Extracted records
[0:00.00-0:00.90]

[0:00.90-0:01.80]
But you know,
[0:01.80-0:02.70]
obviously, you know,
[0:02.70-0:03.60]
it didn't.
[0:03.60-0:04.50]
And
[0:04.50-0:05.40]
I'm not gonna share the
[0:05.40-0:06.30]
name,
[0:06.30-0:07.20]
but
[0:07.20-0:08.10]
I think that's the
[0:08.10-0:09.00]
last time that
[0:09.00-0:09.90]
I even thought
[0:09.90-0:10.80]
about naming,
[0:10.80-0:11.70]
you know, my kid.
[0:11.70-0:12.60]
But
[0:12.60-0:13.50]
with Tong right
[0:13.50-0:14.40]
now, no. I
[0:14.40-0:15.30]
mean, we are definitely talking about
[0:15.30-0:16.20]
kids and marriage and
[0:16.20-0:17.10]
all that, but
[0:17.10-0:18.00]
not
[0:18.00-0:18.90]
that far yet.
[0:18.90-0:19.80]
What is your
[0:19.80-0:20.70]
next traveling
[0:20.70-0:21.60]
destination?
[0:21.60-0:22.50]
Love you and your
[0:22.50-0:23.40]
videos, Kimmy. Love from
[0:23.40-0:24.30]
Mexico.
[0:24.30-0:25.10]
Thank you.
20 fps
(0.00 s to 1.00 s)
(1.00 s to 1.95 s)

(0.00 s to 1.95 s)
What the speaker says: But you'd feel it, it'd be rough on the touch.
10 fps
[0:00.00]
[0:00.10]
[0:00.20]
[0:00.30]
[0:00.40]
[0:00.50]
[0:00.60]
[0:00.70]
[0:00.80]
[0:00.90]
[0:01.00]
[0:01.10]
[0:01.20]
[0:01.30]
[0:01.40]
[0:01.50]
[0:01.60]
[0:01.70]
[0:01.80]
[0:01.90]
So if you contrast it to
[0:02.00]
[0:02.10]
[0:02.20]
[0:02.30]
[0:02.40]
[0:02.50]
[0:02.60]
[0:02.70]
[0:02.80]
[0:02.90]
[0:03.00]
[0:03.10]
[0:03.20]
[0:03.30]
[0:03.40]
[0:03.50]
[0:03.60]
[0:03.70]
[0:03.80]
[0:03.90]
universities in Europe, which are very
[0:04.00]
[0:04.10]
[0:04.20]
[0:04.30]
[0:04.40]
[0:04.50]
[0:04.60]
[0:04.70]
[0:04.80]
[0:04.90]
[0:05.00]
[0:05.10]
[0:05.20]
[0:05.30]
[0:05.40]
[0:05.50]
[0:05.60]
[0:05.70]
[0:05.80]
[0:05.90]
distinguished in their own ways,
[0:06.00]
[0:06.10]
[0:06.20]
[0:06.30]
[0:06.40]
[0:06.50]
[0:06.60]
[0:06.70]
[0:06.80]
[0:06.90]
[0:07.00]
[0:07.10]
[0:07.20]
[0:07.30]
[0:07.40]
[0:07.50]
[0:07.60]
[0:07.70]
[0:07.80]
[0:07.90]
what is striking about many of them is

## WORK REQUEST
Give the records back in full, word for word.

## YOUR SOLUTION
[0:00.00-0:00.90]

[0:00.90-0:01.80]
But you know,
[0:01.80-0:02.70]
obviously, you know,
[0:02.70-0:03.60]
it didn't.
[0:03.60-0:04.50]
And
[0:04.50-0:05.40]
I'm not gonna share the
[0:05.40-0:06.30]
name,
[0:06.30-0:07.20]
but
[0:07.20-0:08.10]
I think that's the
[0:08.10-0:09.00]
last time that
[0:09.00-0:09.90]
I even thought
[0:09.90-0:10.80]
about naming,
[0:10.80-0:11.70]
you know, my kid.
[0:11.70-0:12.60]
But
[0:12.60-0:13.50]
with Tong right
[0:13.50-0:14.40]
now, no. I
[0:14.40-0:15.30]
mean, we are definitely talking about
[0:15.30-0:16.20]
kids and marriage and
[0:16.20-0:17.10]
all that, but
[0:17.10-0:18.00]
not
[0:18.00-0:18.90]
that far yet.
[0:18.90-0:19.80]
What is your
[0:19.80-0:20.70]
next traveling
[0:20.70-0:21.60]
destination?
[0:21.60-0:22.50]
Love you and your
[0:22.50-0:23.40]
videos, Kimmy. Love from
[0:23.40-0:24.30]
Mexico.
[0:24.30-0:25.10]
Thank you.
20 fps
(0.00 s to 1.00 s)
(1.00 s to 1.95 s)

(0.00 s to 1.95 s)
What the speaker says: But you'd feel it, it'd be rough on the touch.
10 fps
[0:00.00]
[0:00.10]
[0:00.20]
[0:00.30]
[0:00.40]
[0:00.50]
[0:00.60]
[0:00.70]
[0:00.80]
[0:00.90]
[0:01.00]
[0:01.10]
[0:01.20]
[0:01.30]
[0:01.40]
[0:01.50]
[0:01.60]
[0:01.70]
[0:01.80]
[0:01.90]
So if you contrast it to
[0:02.00]
[0:02.10]
[0:02.20]
[0:02.30]
[0:02.40]
[0:02.50]
[0:02.60]
[0:02.70]
[0:02.80]
[0:02.90]
[0:03.00]
[0:03.10]
[0:03.20]
[0:03.30]
[0:03.40]
[0:03.50]
[0:03.60]
[0:03.70]
[0:03.80]
[0:03.90]
universities in Europe, which are very
[0:04.00]
[0:04.10]
[0:04.20]
[0:04.30]
[0:04.40]
[0:04.50]
[0:04.60]
[0:04.70]
[0:04.80]
[0:04.90]
[0:05.00]
[0:05.10]
[0:05.20]
[0:05.30]
[0:05.40]
[0:05.50]
[0:05.60]
[0:05.70]
[0:05.80]
[0:05.90]
distinguished in their own ways,
[0:06.00]
[0:06.10]
[0:06.20]
[0:06.30]
[0:06.40]
[0:06.50]
[0:06.60]
[0:06.70]
[0:06.80]
[0:06.90]
[0:07.00]
[0:07.10]
[0:07.20]
[0:07.30]
[0:07.40]
[0:07.50]
[0:07.60]
[0:07.70]
[0:07.80]
[0:07.90]
what is striking about many of them is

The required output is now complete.